[DATA FOR PROCESSING Boundary: Start]

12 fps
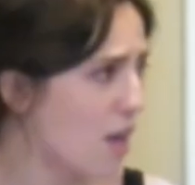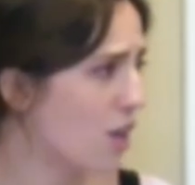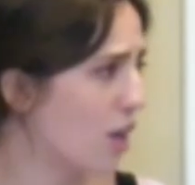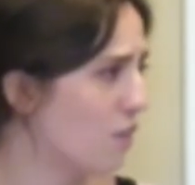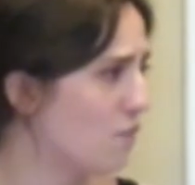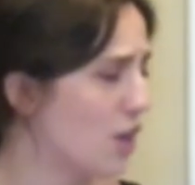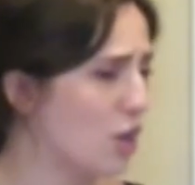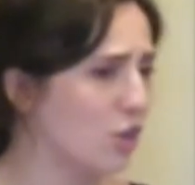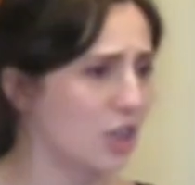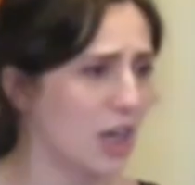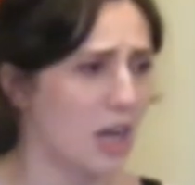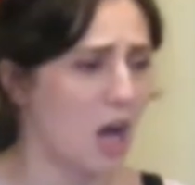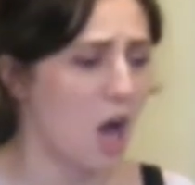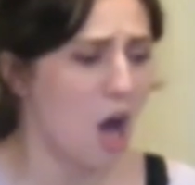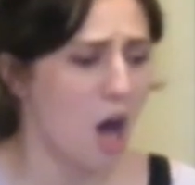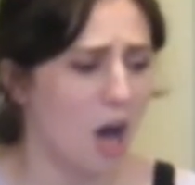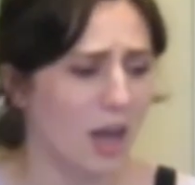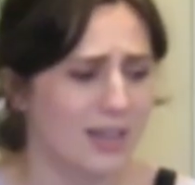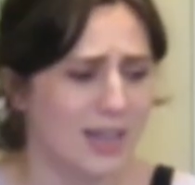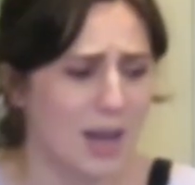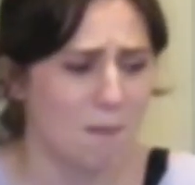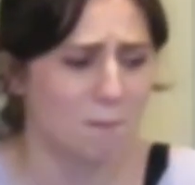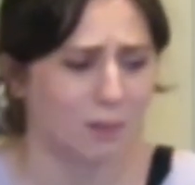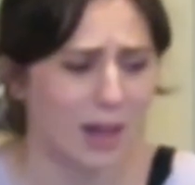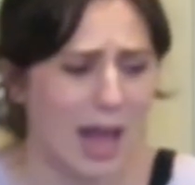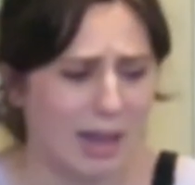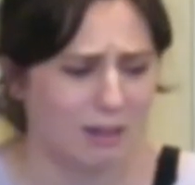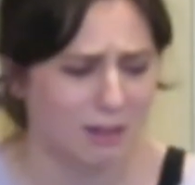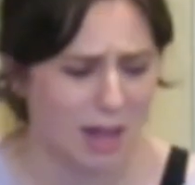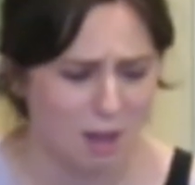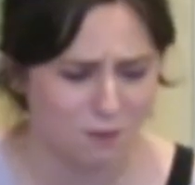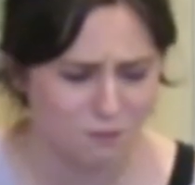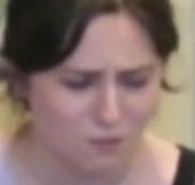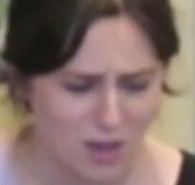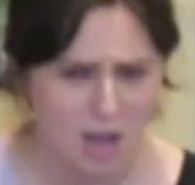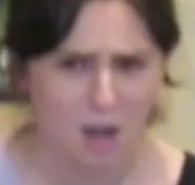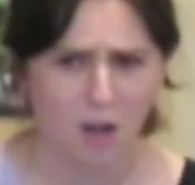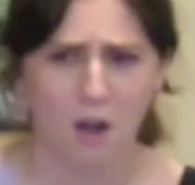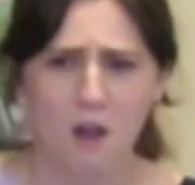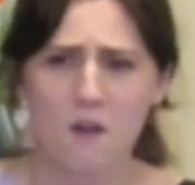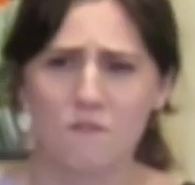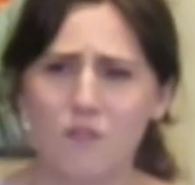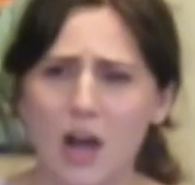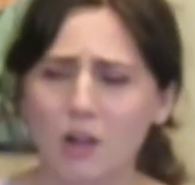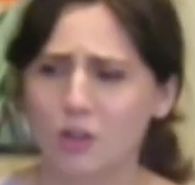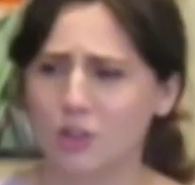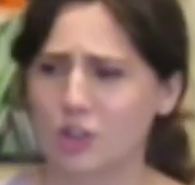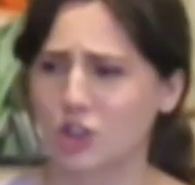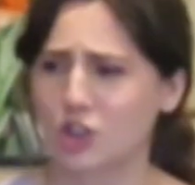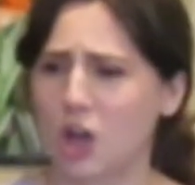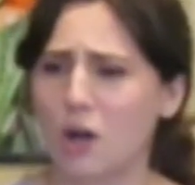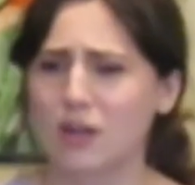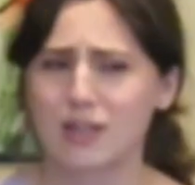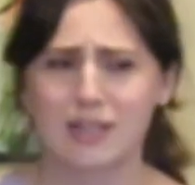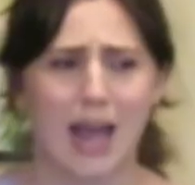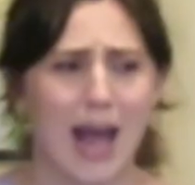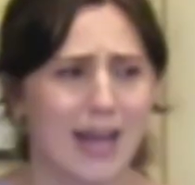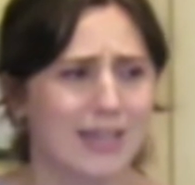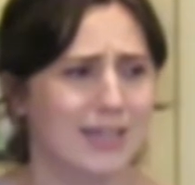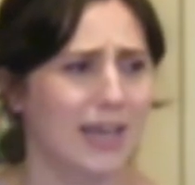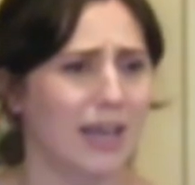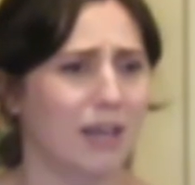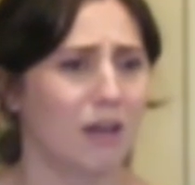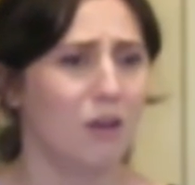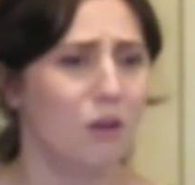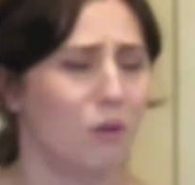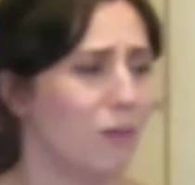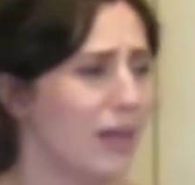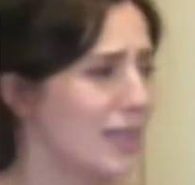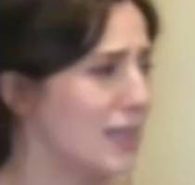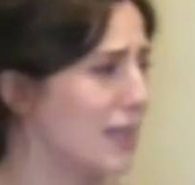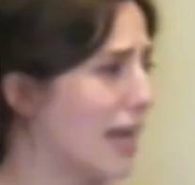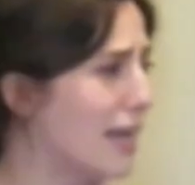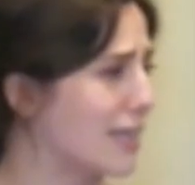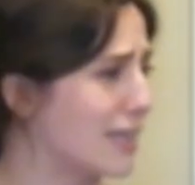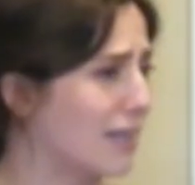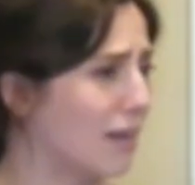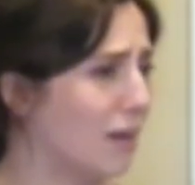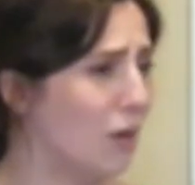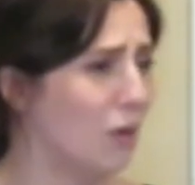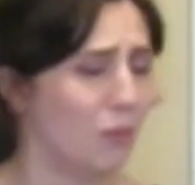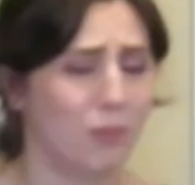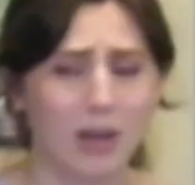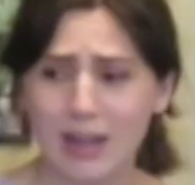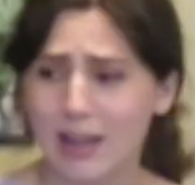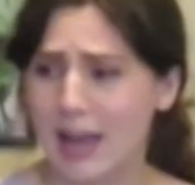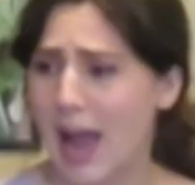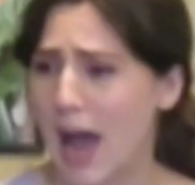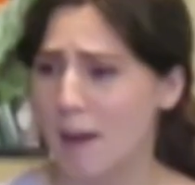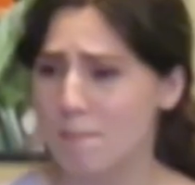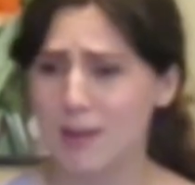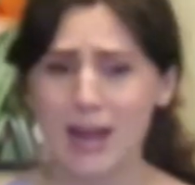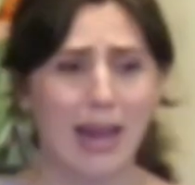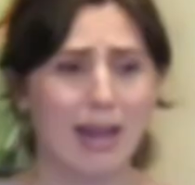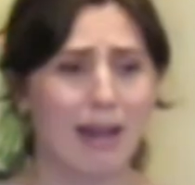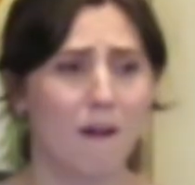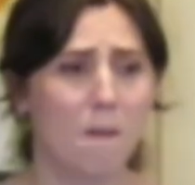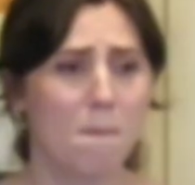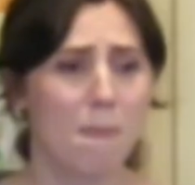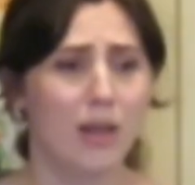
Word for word: Confusion, haunting, black cloud, fear fell into shoulders, asking, was this really happening?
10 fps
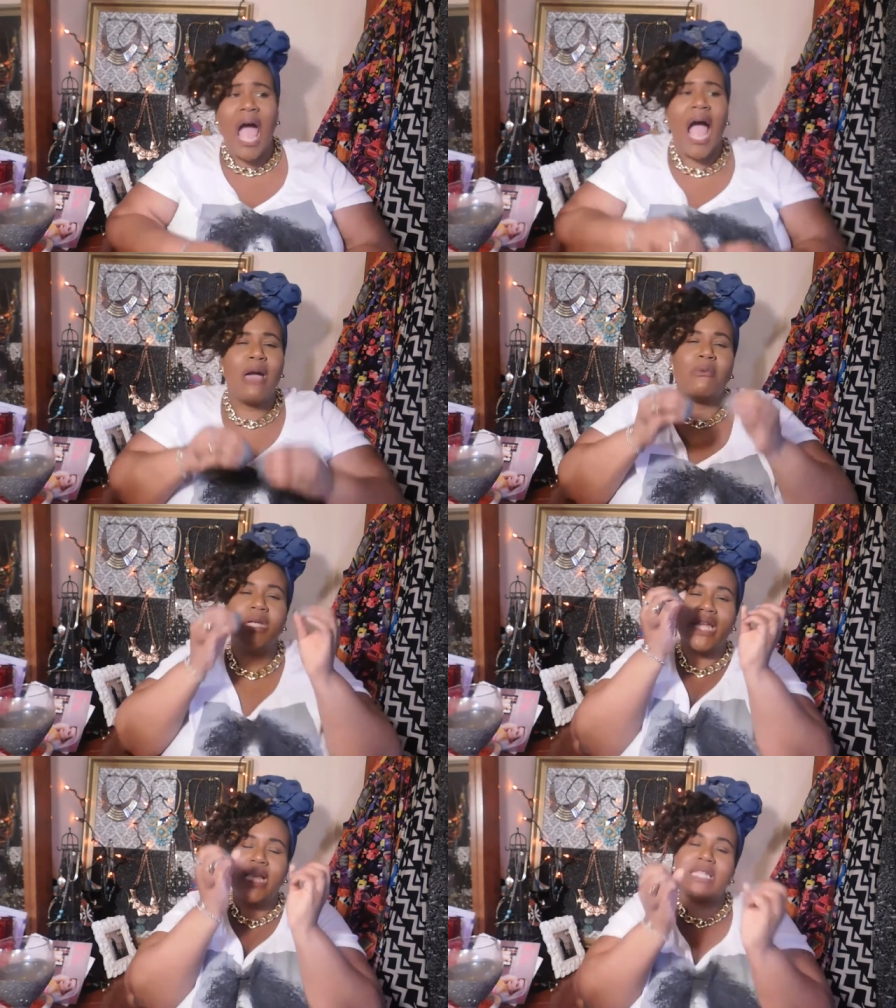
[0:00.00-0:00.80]
i
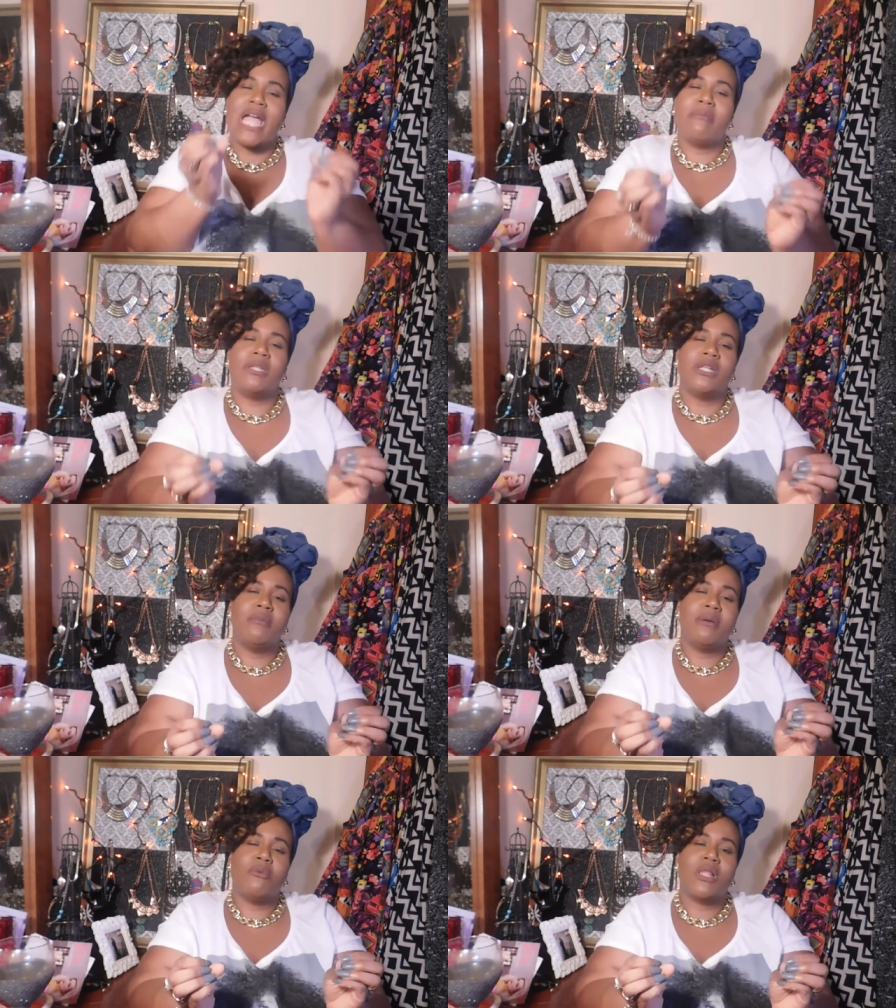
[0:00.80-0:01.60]
wish they taper a little
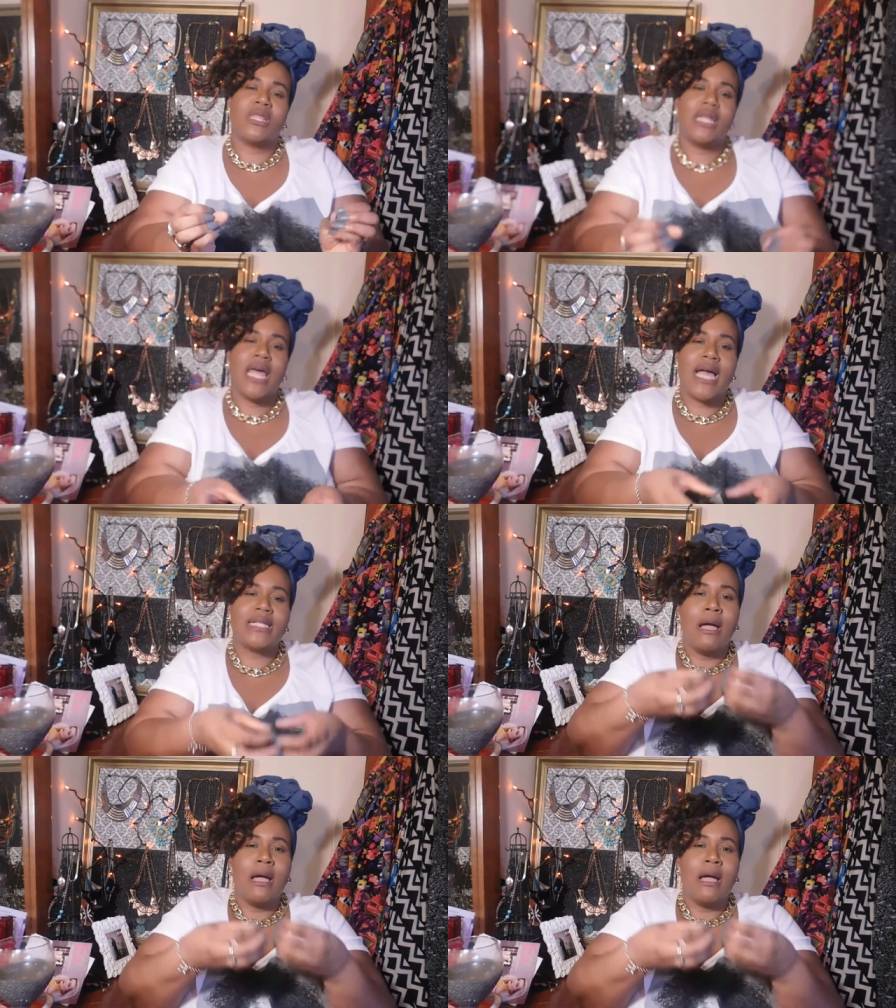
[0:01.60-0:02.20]
bit more at the legs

[DATA FOR PROCESSING Boundary: End]

THE TASK
Only the lines from the one containing "Word for word: Confusion, haunting, black" through the final line of the records should be transcribed, exactly and with no pictures.

RESULT OF THE TASK
Word for word: Confusion, haunting, black cloud, fear fell into shoulders, asking, was this really happening?
10 fps
[0:00.00-0:00.80]
i
[0:00.80-0:01.60]
wish they taper a little
[0:01.60-0:02.20]
bit more at the legs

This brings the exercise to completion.